> **Assignment**
Restrict the output to the lines below starting at the one that contains "[00:03:04.89]" and ending at the one that contains "[00:03:06.18]", and restate them word for word, both ends included.

> **Given information**
###

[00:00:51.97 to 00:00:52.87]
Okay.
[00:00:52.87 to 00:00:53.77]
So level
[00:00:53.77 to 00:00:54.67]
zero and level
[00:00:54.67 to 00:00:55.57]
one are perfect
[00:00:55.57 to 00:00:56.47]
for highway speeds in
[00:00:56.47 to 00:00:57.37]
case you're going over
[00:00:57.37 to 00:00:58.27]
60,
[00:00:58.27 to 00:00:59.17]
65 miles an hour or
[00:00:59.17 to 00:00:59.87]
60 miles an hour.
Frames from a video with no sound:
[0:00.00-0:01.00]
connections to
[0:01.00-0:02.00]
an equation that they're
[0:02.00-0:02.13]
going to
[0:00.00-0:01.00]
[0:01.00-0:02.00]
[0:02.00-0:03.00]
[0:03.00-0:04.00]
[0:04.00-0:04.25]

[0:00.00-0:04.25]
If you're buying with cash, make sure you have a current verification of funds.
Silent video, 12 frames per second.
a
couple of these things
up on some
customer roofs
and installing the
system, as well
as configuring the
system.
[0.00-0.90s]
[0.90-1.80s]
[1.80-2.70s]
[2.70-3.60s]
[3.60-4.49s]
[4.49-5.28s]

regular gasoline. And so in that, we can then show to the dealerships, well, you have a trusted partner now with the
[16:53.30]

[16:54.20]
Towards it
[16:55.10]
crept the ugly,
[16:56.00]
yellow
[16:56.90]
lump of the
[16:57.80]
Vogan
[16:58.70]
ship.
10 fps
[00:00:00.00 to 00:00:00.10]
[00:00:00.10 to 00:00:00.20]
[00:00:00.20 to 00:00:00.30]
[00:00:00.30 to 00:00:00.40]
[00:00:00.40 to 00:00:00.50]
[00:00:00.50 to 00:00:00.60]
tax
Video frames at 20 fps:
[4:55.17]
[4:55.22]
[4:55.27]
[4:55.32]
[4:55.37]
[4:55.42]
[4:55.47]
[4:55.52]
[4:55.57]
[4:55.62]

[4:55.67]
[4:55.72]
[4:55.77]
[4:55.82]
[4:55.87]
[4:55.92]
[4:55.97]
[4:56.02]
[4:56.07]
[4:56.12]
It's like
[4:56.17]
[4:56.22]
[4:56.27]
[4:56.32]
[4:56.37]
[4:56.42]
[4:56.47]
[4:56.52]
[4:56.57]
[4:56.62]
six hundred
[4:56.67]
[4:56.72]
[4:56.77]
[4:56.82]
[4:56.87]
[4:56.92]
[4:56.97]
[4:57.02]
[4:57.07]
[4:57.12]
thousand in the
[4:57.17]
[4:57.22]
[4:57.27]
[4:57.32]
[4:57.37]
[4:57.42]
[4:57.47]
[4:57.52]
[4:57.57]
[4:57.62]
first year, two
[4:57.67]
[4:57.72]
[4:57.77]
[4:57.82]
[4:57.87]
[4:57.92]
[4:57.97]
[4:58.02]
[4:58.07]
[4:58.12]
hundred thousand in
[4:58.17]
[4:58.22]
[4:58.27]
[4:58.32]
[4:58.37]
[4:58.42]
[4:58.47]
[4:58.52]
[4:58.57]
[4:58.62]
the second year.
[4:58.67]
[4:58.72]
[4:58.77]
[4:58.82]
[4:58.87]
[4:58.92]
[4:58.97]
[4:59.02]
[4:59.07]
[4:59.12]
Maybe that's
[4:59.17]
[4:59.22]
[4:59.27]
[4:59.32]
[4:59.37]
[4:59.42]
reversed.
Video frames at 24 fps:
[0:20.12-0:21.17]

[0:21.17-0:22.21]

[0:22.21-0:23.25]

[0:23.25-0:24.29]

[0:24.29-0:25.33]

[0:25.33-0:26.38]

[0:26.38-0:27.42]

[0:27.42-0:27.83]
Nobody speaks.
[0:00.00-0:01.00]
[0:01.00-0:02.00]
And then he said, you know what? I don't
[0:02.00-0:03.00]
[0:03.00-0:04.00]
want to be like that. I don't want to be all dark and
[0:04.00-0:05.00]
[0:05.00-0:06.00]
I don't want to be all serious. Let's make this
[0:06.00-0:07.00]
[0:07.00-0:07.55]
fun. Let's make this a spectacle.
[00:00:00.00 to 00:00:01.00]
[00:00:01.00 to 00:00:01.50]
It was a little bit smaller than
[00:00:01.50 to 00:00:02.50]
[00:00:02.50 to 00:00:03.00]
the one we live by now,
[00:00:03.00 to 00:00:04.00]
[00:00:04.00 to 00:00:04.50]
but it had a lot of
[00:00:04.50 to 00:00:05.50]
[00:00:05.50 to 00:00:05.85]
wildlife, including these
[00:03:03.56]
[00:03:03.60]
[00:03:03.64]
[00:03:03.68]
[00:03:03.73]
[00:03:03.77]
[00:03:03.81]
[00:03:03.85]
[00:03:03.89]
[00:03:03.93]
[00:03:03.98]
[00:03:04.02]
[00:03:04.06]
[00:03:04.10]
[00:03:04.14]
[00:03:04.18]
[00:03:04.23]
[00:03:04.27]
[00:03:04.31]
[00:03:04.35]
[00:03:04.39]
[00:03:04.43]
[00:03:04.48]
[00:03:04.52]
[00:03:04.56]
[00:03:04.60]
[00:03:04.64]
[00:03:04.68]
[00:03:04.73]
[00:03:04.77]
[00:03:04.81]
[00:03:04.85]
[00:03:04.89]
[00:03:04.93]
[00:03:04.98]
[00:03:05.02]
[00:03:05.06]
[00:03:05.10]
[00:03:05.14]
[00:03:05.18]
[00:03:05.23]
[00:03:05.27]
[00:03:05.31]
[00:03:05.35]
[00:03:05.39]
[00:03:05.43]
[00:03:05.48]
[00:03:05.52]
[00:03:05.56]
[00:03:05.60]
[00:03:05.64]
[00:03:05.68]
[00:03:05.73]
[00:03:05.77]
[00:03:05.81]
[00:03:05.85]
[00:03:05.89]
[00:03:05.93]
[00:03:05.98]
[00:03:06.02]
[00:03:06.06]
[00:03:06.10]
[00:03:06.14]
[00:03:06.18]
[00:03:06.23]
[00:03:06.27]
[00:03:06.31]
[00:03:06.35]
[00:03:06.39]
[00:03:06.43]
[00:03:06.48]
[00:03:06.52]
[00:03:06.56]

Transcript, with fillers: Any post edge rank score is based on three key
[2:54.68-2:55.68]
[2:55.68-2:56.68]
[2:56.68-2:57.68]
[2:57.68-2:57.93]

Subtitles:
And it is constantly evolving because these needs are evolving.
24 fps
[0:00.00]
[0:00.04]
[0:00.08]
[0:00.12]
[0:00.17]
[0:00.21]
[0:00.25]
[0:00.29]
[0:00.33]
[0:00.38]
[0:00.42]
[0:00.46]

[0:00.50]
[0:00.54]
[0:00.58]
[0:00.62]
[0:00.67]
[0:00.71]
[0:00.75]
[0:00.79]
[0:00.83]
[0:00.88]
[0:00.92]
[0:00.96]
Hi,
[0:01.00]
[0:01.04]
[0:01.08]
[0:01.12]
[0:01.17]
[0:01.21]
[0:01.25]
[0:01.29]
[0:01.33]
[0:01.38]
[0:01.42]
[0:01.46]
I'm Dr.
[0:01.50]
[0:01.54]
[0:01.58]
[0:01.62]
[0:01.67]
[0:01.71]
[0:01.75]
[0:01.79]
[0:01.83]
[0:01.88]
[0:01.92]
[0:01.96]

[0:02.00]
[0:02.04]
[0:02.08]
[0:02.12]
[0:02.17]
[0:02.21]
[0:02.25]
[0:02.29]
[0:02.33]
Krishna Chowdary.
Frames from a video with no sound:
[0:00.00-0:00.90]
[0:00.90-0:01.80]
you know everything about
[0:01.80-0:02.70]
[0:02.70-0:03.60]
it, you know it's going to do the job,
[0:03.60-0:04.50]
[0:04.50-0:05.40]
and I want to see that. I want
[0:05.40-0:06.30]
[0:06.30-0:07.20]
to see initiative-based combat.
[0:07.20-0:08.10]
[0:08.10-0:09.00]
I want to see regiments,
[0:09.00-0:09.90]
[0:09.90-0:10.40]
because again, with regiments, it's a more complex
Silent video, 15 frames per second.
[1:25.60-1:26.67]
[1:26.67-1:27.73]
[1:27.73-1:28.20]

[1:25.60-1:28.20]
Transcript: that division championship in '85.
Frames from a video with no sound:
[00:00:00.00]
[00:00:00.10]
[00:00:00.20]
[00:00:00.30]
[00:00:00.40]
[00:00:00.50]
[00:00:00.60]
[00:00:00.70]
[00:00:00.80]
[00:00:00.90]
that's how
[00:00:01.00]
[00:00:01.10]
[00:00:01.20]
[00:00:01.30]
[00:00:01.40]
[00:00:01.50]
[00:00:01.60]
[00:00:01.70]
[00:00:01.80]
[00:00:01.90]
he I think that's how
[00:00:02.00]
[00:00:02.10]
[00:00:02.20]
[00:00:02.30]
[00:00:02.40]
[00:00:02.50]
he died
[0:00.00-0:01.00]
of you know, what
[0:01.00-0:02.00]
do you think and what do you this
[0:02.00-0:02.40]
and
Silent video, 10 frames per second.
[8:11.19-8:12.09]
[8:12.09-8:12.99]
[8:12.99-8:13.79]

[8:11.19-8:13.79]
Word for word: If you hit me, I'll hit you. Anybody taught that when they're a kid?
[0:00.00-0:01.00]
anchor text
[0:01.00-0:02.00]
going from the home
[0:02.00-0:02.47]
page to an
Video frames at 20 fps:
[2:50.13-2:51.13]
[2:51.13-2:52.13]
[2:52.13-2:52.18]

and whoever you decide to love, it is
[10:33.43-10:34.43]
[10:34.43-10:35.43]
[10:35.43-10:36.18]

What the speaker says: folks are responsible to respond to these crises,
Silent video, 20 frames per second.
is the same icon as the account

###

> **Response to this exercise**
[00:03:04.89]
[00:03:04.93]
[00:03:04.98]
[00:03:05.02]
[00:03:05.06]
[00:03:05.10]
[00:03:05.14]
[00:03:05.18]
[00:03:05.23]
[00:03:05.27]
[00:03:05.31]
[00:03:05.35]
[00:03:05.39]
[00:03:05.43]
[00:03:05.48]
[00:03:05.52]
[00:03:05.56]
[00:03:05.60]
[00:03:05.64]
[00:03:05.68]
[00:03:05.73]
[00:03:05.77]
[00:03:05.81]
[00:03:05.85]
[00:03:05.89]
[00:03:05.93]
[00:03:05.98]
[00:03:06.02]
[00:03:06.06]
[00:03:06.10]
[00:03:06.14]
[00:03:06.18]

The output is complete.